BELÉN.- Miles de turistas, peregrinos y clérigos convergieron en Belén este viernes para celebrar la Navidad en el poblado del nacimiento de Jesucristo.
Bandas de jóvenes excursionistas marcharon por la Plaza del Pesebre, justo a las afueras de la iglesia de la Natividad, que según la tradición cristiana fue el lugar en el que nació Jesucristo en un establo, hace dos mil años.
Los peregrinos encendieron velas en el interior, mientras que policías palestinos se desplegaron por el poblado para mantener el orden. "Aquí es donde nació Jesucristo y caminó por la tierra, por lo que quise simplemente caminar por la misma tierra", dijo Mary Healy, una turista de Missouri, Estados Unidos.
El principal representante de la Iglesia Católica en Tierra Santa, Fouad Twal, llegó a Belén después del mediodía en una tradicional procesión desde Jerusalén. El patriarca latino tenía planeado oficiar una Misa de Nochebuena en la Iglesia.
Al entrar a Belén, Twal expresó sus deseos de "paz, amor y unidad entre nosotros". Pero en un día de invierno inusualmente cálido, en el que las temperaturas rondaban los 20 grados Celsius, el clérigo de más alto rango en Tierra Santa también añadió un deseo a su lista: "Le pido a Dios que nos mande lluvia e invierno además de paz y justicia y dignidad para todos".
El otoño y el invierno en la zona, por lo general lluviosos, han sido calurosos y secos, lo que alimenta el temor de que la escasez de agua empeore en la región el año que viene.
Tras una considerable reducción de la violencia entre palestinos e israelíes, el número de turistas que visitan Belén ha aumentado en años recientes.
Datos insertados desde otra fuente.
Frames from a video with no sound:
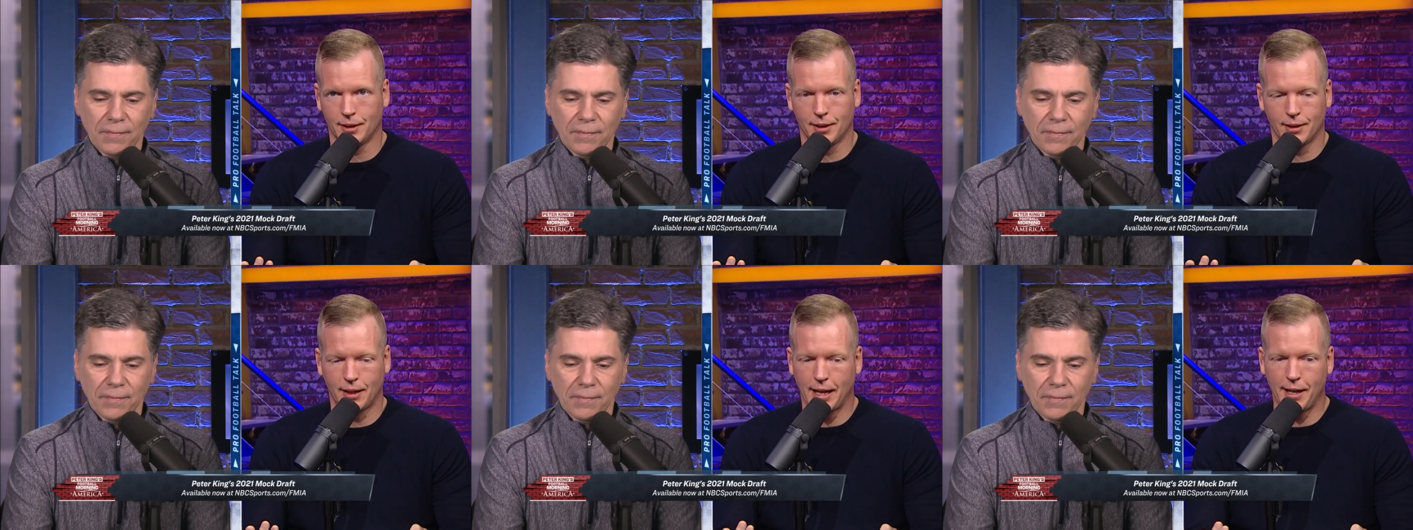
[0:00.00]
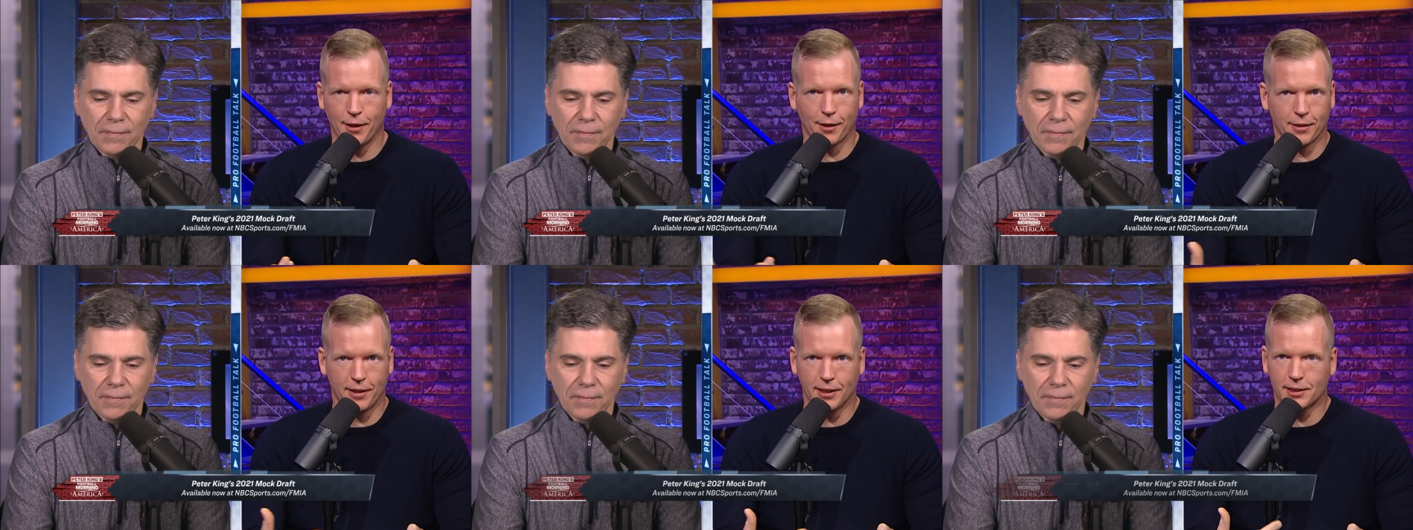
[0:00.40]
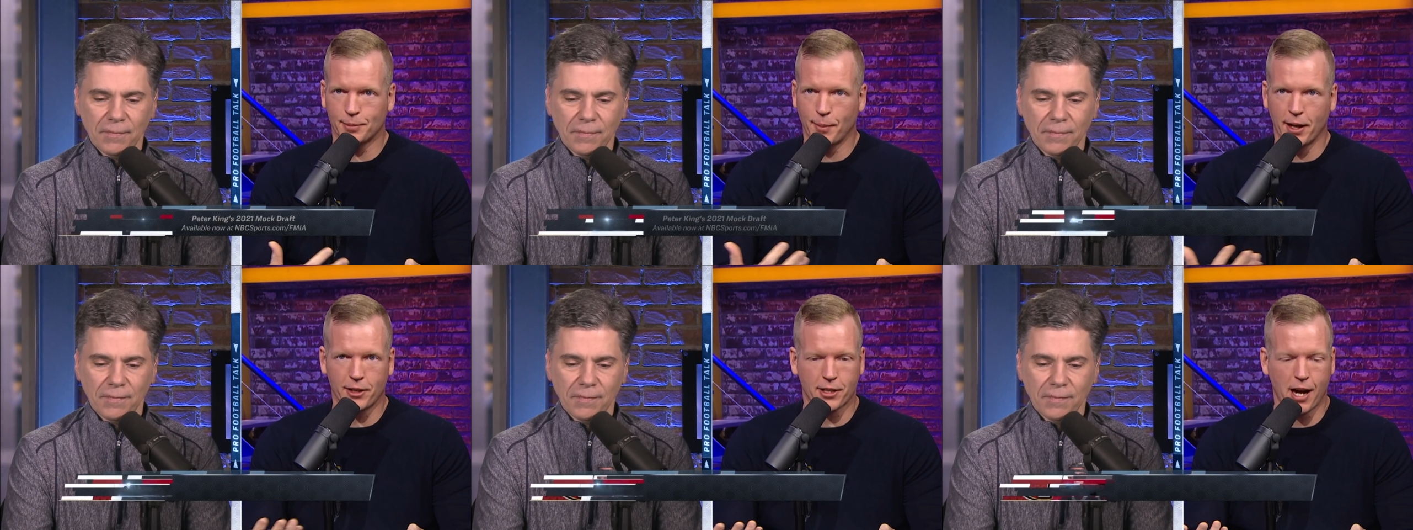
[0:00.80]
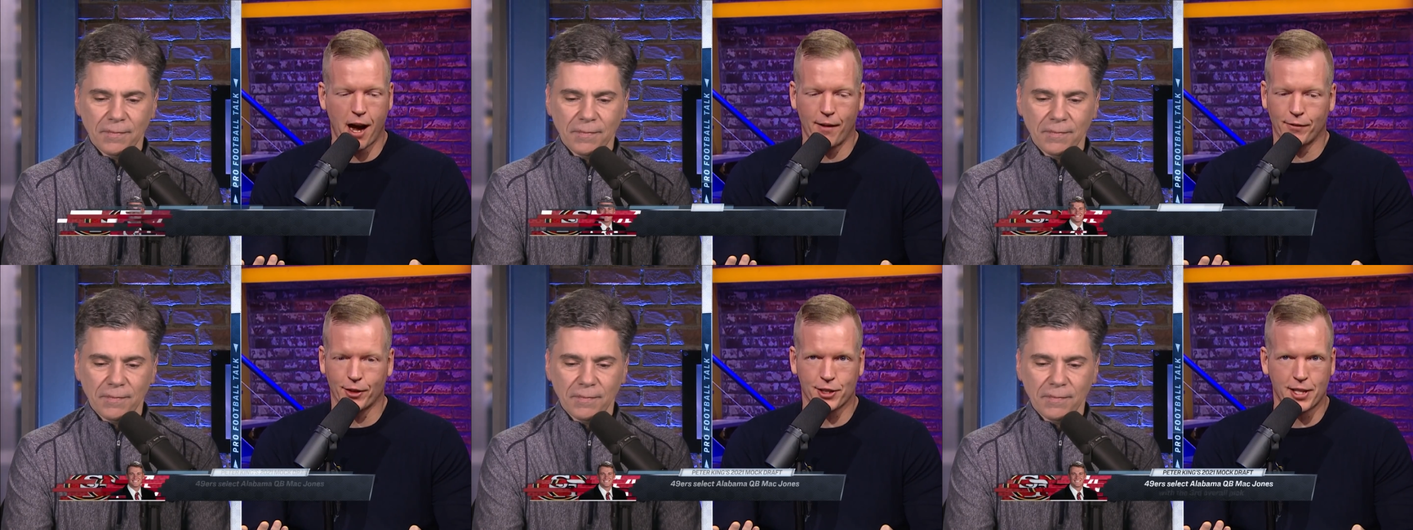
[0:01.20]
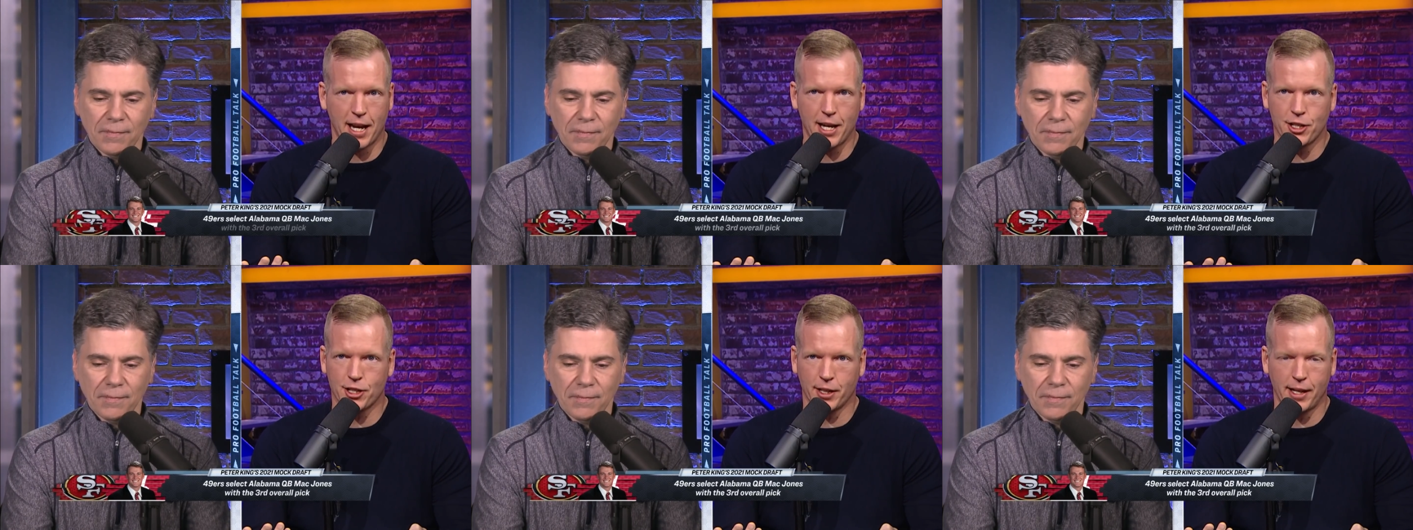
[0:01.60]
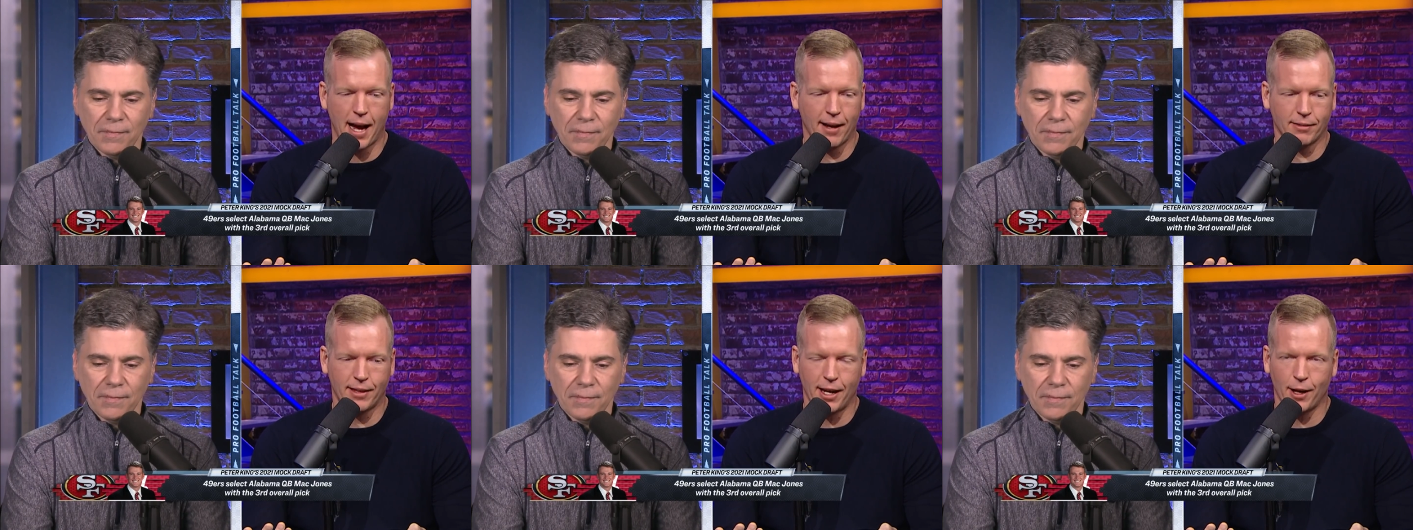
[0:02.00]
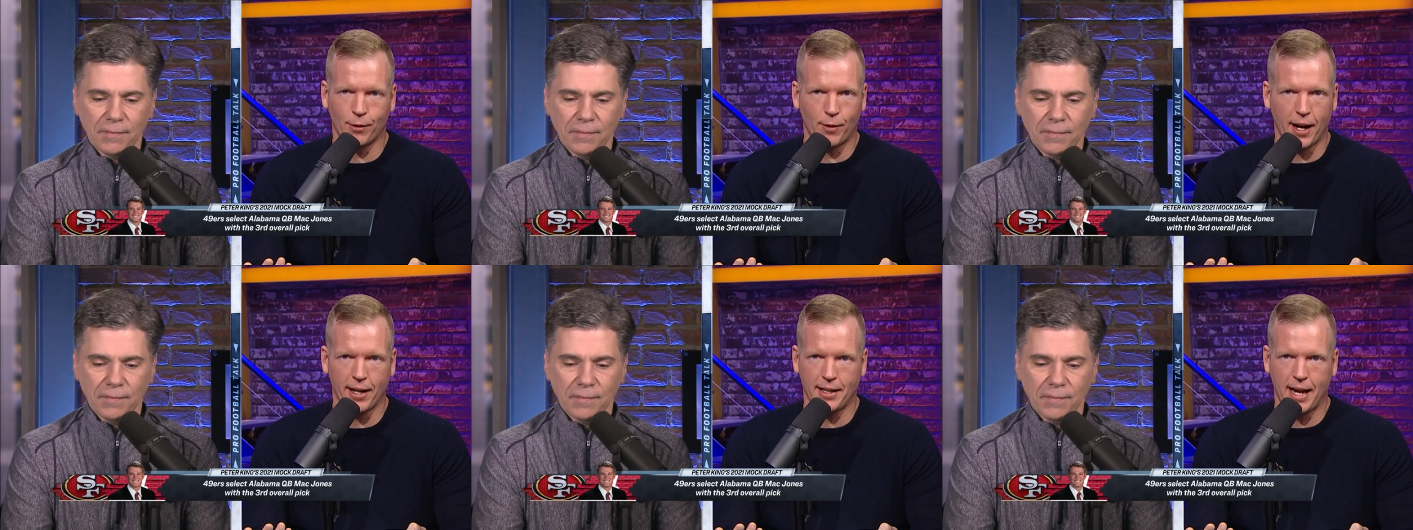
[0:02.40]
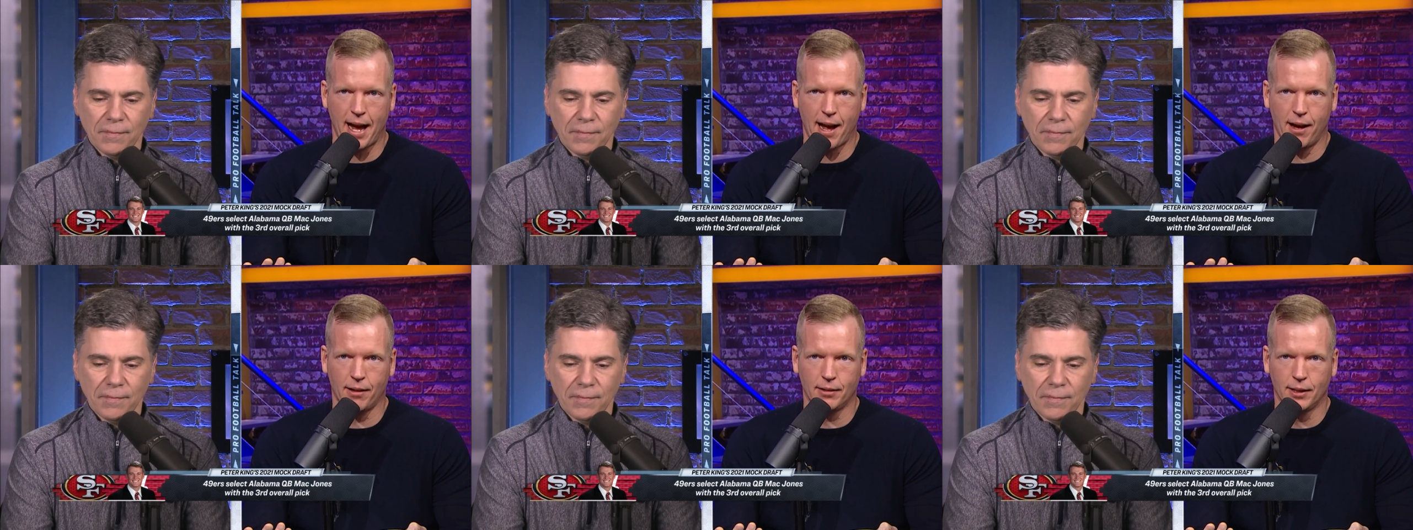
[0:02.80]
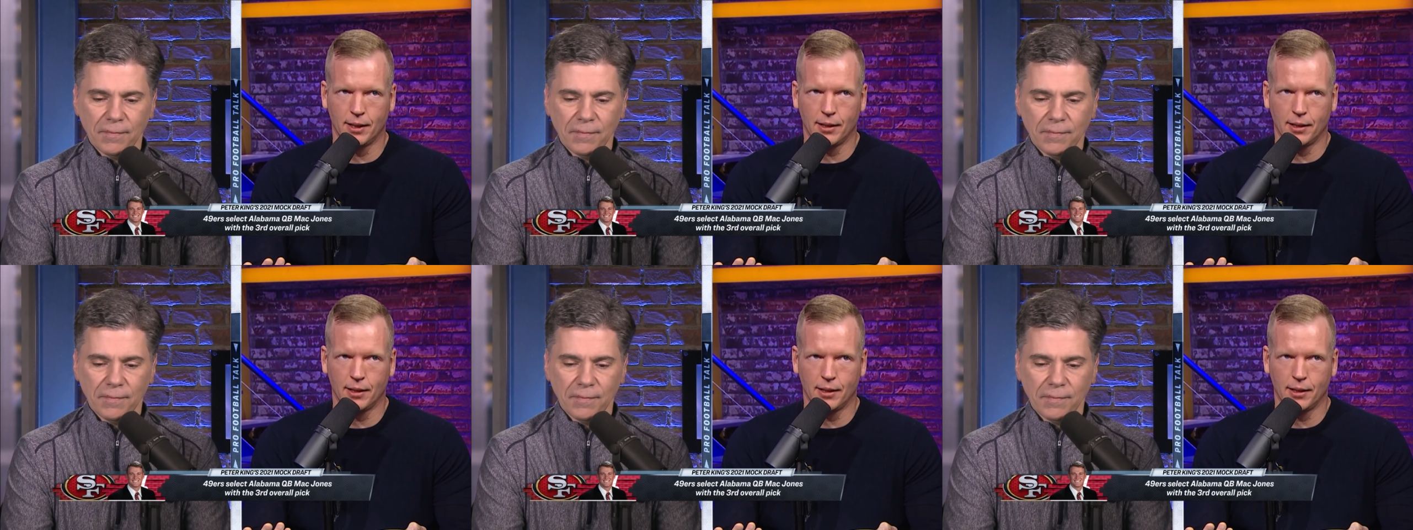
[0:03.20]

Speaker 1: hear this much conversation out there right now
Las 2.750 habitaciones de hotel del pueblo estaban reservadas para la semana de Navidad. Se espera que unos 90.000 visitantes acudan al pueblo durante la temporada navideña, un monto superior a los 70 mil del año pasado, de acuerdo a datos del gobierno israelí.
Pero la violencia en la zona ha dejado su marca: quienes viajan a Belén deben cruzar una puerta de metal gigante en el muro de separación que Israel construyó entre Jerusalén y Belén, durante una oleada de ataques palestinos en Israel.
Al pasar la puerta, Twal dijo que los cristianos —que sólo representan un 2% de la población palestina— sienten "el mismo sufrimiento con creces" que sus compatriotas musulmanes. Pero la alegría festiva se vio opacada por la muerte de dos peregrinas italianas, que según funcionarios israelíes, fallecieron cuando su auto se estrelló contra un poste de luz cerca del Mar de Galilea en el norte de Israel.